6 tips for success,
tip #4
March 25, 2023
Tip #4: Make a compendious study guide
When I taught Advanced Placement Biology for seven years, I was charged with preparing students for a challenging, comprehensive exam. From the start of the academic year, I encouraged them to think about the long game since topics from early in the fall would be tested in the late spring. For each unit we studied, I coerced my students (homework bonus points!) into making a compendious study guide—one that is complete yet concise. There are so many benefits to making a compendious study guide: it fosters a deeper understanding of the content, saves time, and encourages collaborative studying.
Echoes of tip #1 remind us that making a study guide is a helpful form of active studying for students because they are creating something new. Taking ten to twenty pages of notes and summarizing them into one or two compendious pages encourages a more complex understanding of the material. When students condense knowledge into fewer pages, it’s an opportunity to review information that might have been misunderstood the first time it was presented and helps connect details with larger themes. (Spoiler alert: tip #6 is about connecting details and larger themes.)
When knowledge is to be recalled for a comprehensive assessment, using a compendious study guide is a tool that saves time: it’s faster to look over a few pages of material than it is to look through ten to twenty pages. For a course like AP Biology, students may have two entire notebooks teeming with knowledge by the time they finish the year. Re-reading an entire year’s worth of notes is time consuming and potentially detrimental. Some students are captivated by what they understand and will skip over what is confusing—and this practice won’t improve test outcomes. If there’s a study guide for each unit, it’s easier and faster to recall what makes sense and identify where further studying is warranted…and at that point the original notes might be helpful.

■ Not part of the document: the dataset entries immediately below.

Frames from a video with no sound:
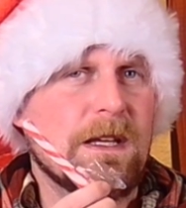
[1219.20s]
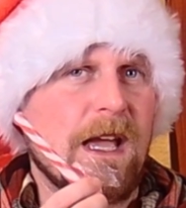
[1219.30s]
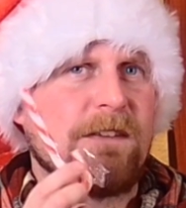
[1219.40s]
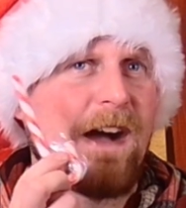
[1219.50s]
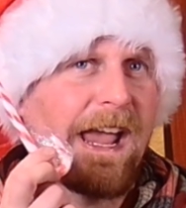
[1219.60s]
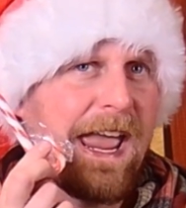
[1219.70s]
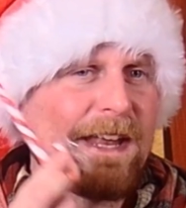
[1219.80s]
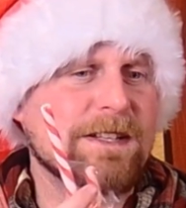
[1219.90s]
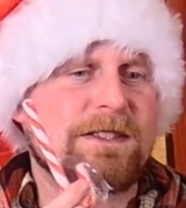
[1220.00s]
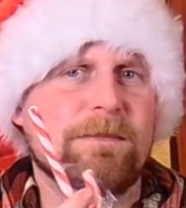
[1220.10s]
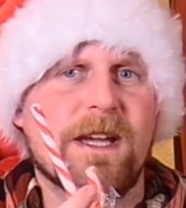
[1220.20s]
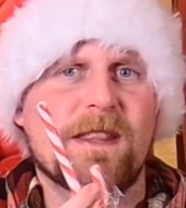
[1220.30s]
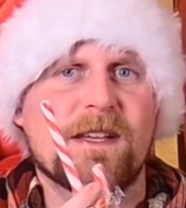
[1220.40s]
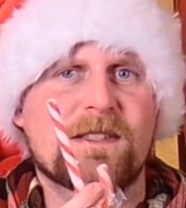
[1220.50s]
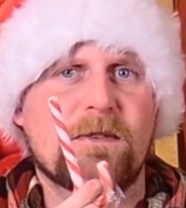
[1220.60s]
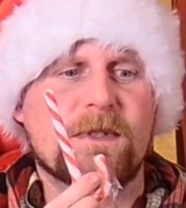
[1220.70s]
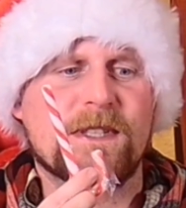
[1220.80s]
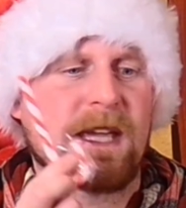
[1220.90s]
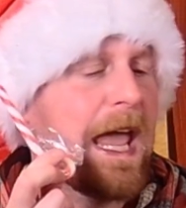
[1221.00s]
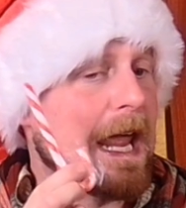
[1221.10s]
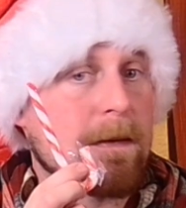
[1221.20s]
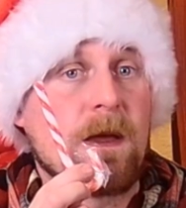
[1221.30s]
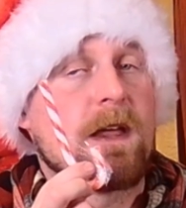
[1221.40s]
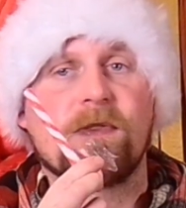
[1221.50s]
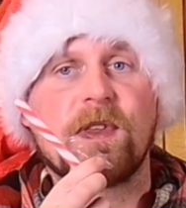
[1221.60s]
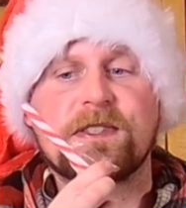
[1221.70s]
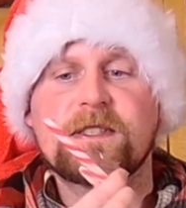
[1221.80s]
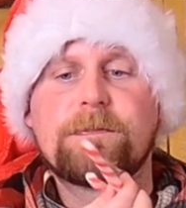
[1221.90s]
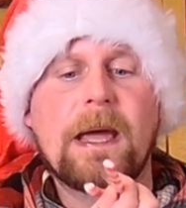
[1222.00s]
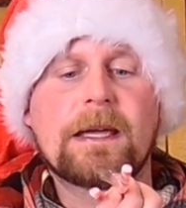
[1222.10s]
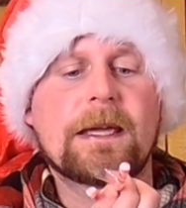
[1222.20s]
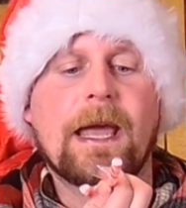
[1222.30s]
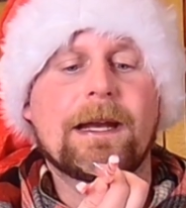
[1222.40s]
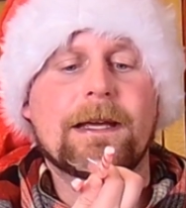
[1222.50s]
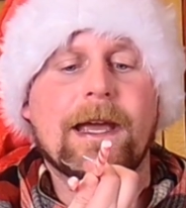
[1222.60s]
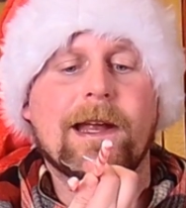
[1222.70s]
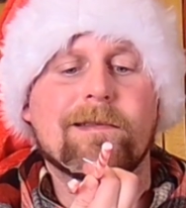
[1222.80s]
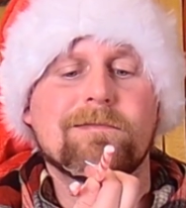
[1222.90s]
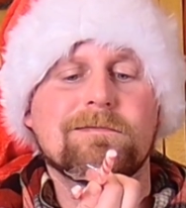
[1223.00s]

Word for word: If I handed somebody this and was like, hey, this is bacon candy cane.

There are many ways to present and connect details in a concise manner, and we all view the world through different lenses. As such, students will make unique study guides based on the same information. Some might create charts or diagrams; others might be skilled at summarizing text. By comparing each other’s guides, they will see how others visualize the material. This will boost comprehension and potentially introduce other ways to format future study guides. Moreover, they might be reminded of information inadvertently left off their own guide when they collaborate with others.

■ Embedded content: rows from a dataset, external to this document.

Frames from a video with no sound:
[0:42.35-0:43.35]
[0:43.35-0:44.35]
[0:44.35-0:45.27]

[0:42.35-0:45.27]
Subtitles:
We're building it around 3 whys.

You may have noticed this tip includes a “fancy” word: compendious! Even after moving on from the stage in life where you create study guides for tests, you should never move on from taking part in intelligent discourse involving a few fancy words—they can be the icing decorating a tasty cake of conversation. Conversations bereft of intellect are like cake with no frosting. Leading with humble intelligence (and kindness) elevates our conversations and helps bring out the best in others. Be warned: just as a cake can be ruined by the wrong amount or flavor of frosting, an otherwise enjoyable conversation can be derailed by fancy words. No one likes a conceited show-off who uses large words to hijack a conversation or to upstage others, but there’s generally no reason to dumb yourself down—use your words, even if some of them are fancy!